У него ничего не было, у этого нищего итальянского парня. Зато у него было огромное сердце — во весь экран. И он любил свою девушку, как хотел, — на всю ширину экрана. Из них прямо искры сыпались, когда они встречали друг друга.
А я только гладил ее руку в последнем ряду на последнем сеансе да еще целовался с ней в темном подъезде ее дома.
Да и то это было в лучшие времена, еще до той осени, когда она сказала мне, что собирается выходить замуж.
После кино мы долго бродили по улицам. Она ничего не говорила, но и не уходила. И я тоже больше ни о чем не спрашивал у нее и тоже не уходил.
Где-то в середине дня мы неожиданно оказались около зоопарка.
— Зайдем? — не глядя на меня, спросила она.
— Зайдем, — согласился я.
Когда-то мы часто ходили с ней сюда. В зоопарк всегда были билеты, и здесь всегда было интересно, не хуже, чем в кино или в цирке. Особенно тогда, когда была хорошая погода и все звери вылезали из своих клеток погреться и подурачиться на солнце.

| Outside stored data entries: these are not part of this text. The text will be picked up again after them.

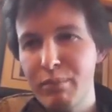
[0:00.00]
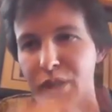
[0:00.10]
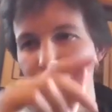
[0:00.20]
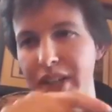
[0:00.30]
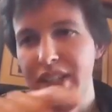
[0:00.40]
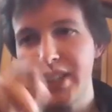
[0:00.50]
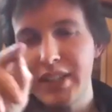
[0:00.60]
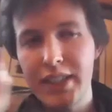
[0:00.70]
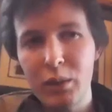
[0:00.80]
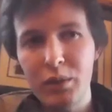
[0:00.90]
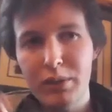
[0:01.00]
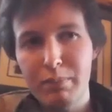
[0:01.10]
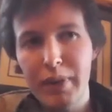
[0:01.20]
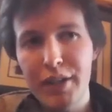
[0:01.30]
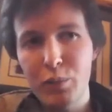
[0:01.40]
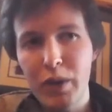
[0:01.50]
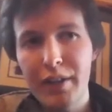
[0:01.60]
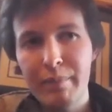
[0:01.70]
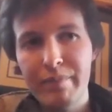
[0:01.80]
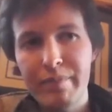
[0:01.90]
dy dt equals minus y.
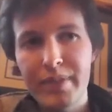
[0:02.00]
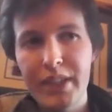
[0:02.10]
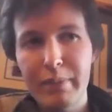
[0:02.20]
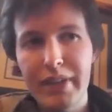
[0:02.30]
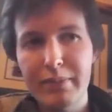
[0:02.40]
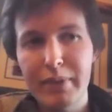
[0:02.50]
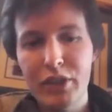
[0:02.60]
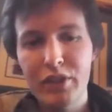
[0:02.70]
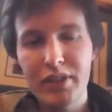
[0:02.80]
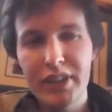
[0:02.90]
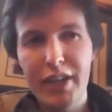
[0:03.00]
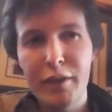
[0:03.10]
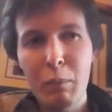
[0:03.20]
That's my exponential decay.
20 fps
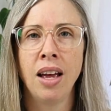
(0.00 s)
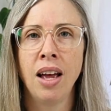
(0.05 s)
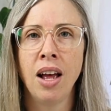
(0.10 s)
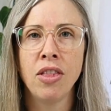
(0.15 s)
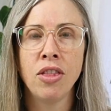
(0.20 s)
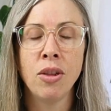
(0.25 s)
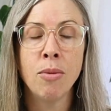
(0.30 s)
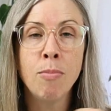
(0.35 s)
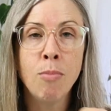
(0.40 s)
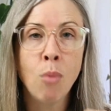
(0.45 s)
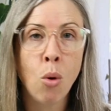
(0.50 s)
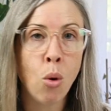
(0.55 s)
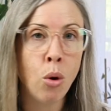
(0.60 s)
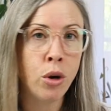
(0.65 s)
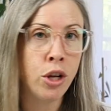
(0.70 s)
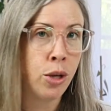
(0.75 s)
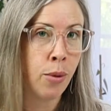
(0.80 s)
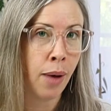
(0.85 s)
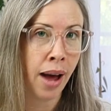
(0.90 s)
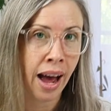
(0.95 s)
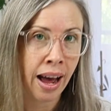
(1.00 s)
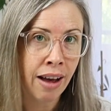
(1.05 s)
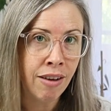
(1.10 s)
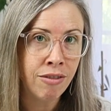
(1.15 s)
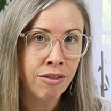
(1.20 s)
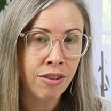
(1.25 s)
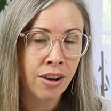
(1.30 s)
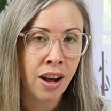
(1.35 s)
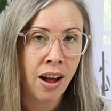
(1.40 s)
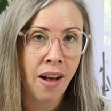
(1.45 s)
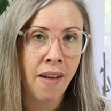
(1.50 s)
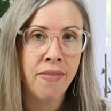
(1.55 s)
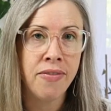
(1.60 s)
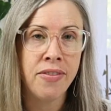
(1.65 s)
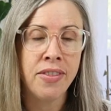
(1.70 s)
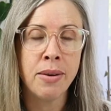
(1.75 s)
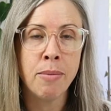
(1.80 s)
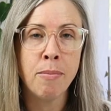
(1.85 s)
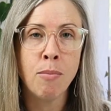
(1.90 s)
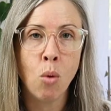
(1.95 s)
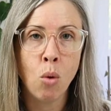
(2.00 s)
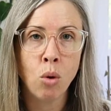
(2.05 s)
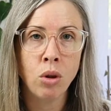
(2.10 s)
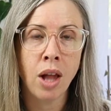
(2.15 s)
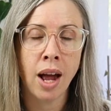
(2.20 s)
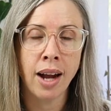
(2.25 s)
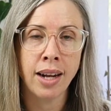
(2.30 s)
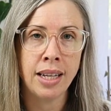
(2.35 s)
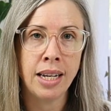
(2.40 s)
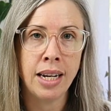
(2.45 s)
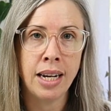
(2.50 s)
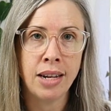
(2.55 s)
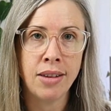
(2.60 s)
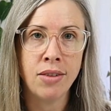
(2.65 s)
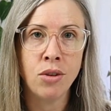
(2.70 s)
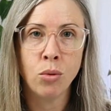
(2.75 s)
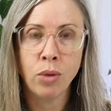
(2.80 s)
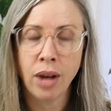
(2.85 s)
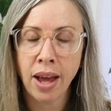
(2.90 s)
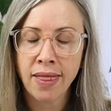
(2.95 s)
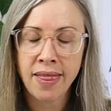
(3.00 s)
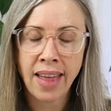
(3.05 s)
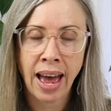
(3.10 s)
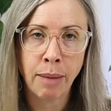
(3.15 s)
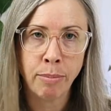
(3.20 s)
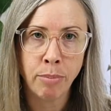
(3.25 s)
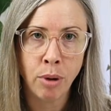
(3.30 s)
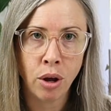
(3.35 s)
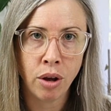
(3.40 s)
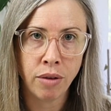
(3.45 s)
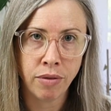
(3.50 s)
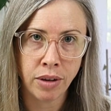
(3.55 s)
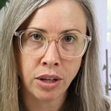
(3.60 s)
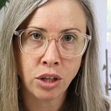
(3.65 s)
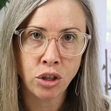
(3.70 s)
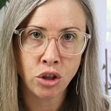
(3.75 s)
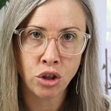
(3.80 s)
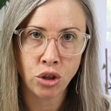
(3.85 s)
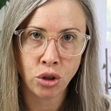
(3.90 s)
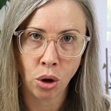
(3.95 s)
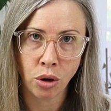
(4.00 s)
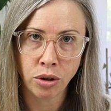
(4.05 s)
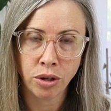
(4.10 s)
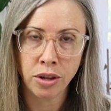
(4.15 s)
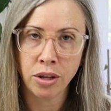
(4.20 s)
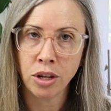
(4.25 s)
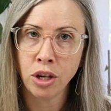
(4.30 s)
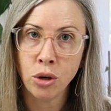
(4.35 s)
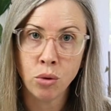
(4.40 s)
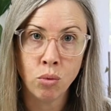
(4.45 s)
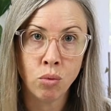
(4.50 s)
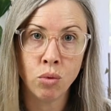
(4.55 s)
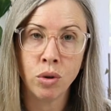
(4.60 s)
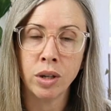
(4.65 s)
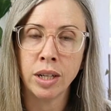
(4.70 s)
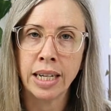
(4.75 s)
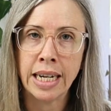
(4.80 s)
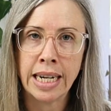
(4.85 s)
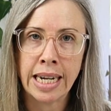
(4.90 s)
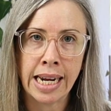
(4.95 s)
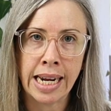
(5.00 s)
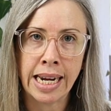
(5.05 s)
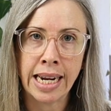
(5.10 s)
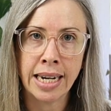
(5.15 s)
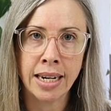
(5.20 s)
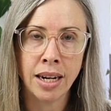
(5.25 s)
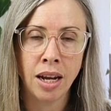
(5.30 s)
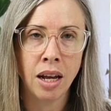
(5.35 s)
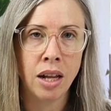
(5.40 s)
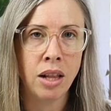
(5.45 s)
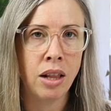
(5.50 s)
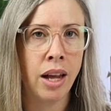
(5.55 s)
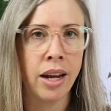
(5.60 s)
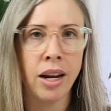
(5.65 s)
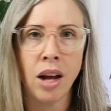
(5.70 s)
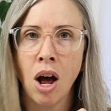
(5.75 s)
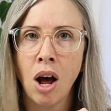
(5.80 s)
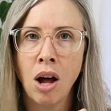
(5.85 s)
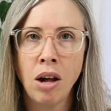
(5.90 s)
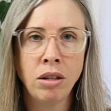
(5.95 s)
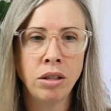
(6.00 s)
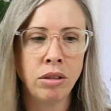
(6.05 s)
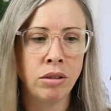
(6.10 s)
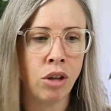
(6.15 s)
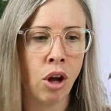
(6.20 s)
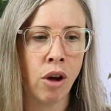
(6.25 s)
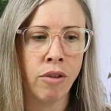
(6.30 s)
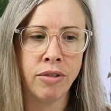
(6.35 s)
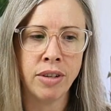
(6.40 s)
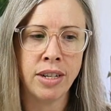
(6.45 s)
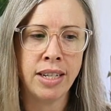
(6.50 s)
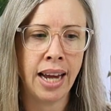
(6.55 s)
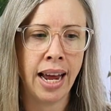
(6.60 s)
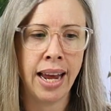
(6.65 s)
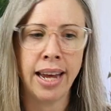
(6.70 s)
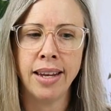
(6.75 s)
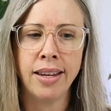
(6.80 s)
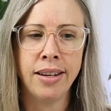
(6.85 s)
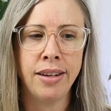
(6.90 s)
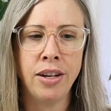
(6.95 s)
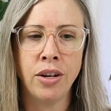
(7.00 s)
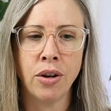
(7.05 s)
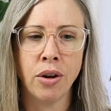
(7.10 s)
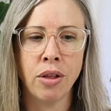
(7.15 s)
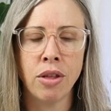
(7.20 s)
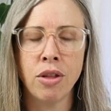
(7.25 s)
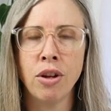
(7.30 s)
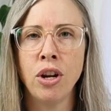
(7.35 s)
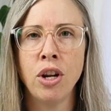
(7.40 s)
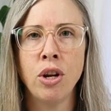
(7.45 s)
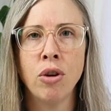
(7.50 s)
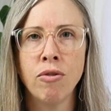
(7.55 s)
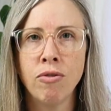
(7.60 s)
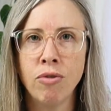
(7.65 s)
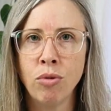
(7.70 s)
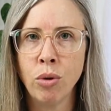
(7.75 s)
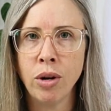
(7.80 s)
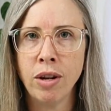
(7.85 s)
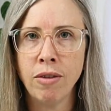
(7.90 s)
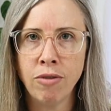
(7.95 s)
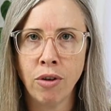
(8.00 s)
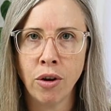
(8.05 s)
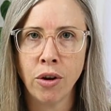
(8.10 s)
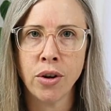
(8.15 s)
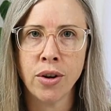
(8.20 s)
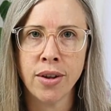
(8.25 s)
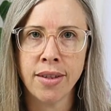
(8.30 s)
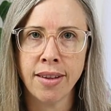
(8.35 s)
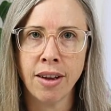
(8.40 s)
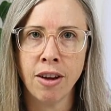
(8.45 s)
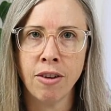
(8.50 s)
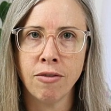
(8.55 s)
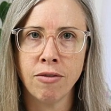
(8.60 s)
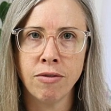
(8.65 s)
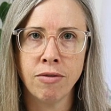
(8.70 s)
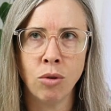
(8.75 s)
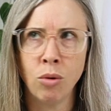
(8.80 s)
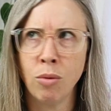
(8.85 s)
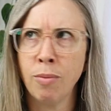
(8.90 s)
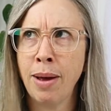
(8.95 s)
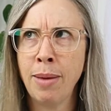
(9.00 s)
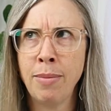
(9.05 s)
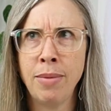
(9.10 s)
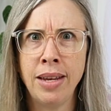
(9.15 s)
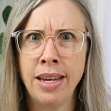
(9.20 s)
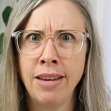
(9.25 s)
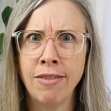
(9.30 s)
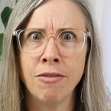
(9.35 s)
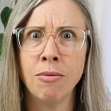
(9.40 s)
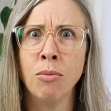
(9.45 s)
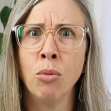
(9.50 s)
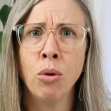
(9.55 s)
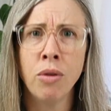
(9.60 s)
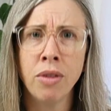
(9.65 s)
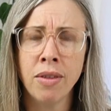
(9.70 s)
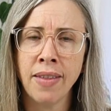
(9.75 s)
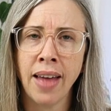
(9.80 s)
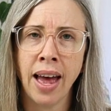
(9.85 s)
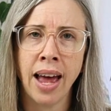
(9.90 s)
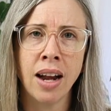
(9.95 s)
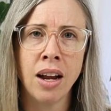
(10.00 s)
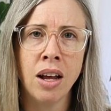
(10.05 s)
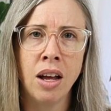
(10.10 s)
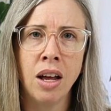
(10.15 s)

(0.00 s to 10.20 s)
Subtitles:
The more you have, the more likely it is you'll get that perfect shot that you really need. Like, I'll often take, 30 or 40 photos of, or maybe even more than that,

Больше всего мы любили стоять возле площадки молодняка. Я заметил, что сюда подходили в основном дети со своими папами и мамами и парочки вроде нас.
Главными героями всегда были, конечно, медвежата. Они потешали публику по нескольку часов подряд. То они ходили в обнимку по всей площадке, то, как ленивые борцы, подолгу стояли на задних лапах, упираясь друг в друга передними, хитровато поглядывая на публику, то вдруг переходили в «партер» и яростно катались в пыли, а потом садились перед зрителями и вытягивали перед собой лапы, прося разнообразить их медвежачье меню чем-нибудь необычным и, разумеется, сладким.
Глядя на медвежат, она заливалась всегда таким громким и неудержимым хохотом, каким не смеялись даже самые маленькие посетители зоопарка. Она брала меня под руку и, уткнувшись лицом в мое плечо, вся тряслась от переполнявшего ее безоблачного детского веселья.
И это безоблачное детское веселье счастливыми, невидимыми волнами всегда почти физически доходило до моего сердца, и, не глядя на нее, я снова видел ее серые, вспыхивающие блестками радостных слез глаза, и снова мое сердце до краев было наполнено тем восторженным удивлением, которое возникает всякий раз, когда видишь, как при ярком солнечном свете падают с голубого неба на зеленую землю теплые стрелы неожиданного летнего дождя.
Я снова отчетливо слышал соломенный запах ее волос, земной и горький, как июльское сено, и снова хотел найти губами ее губы, нежные и трепетные, как крылья далекой, непойманной бабочки.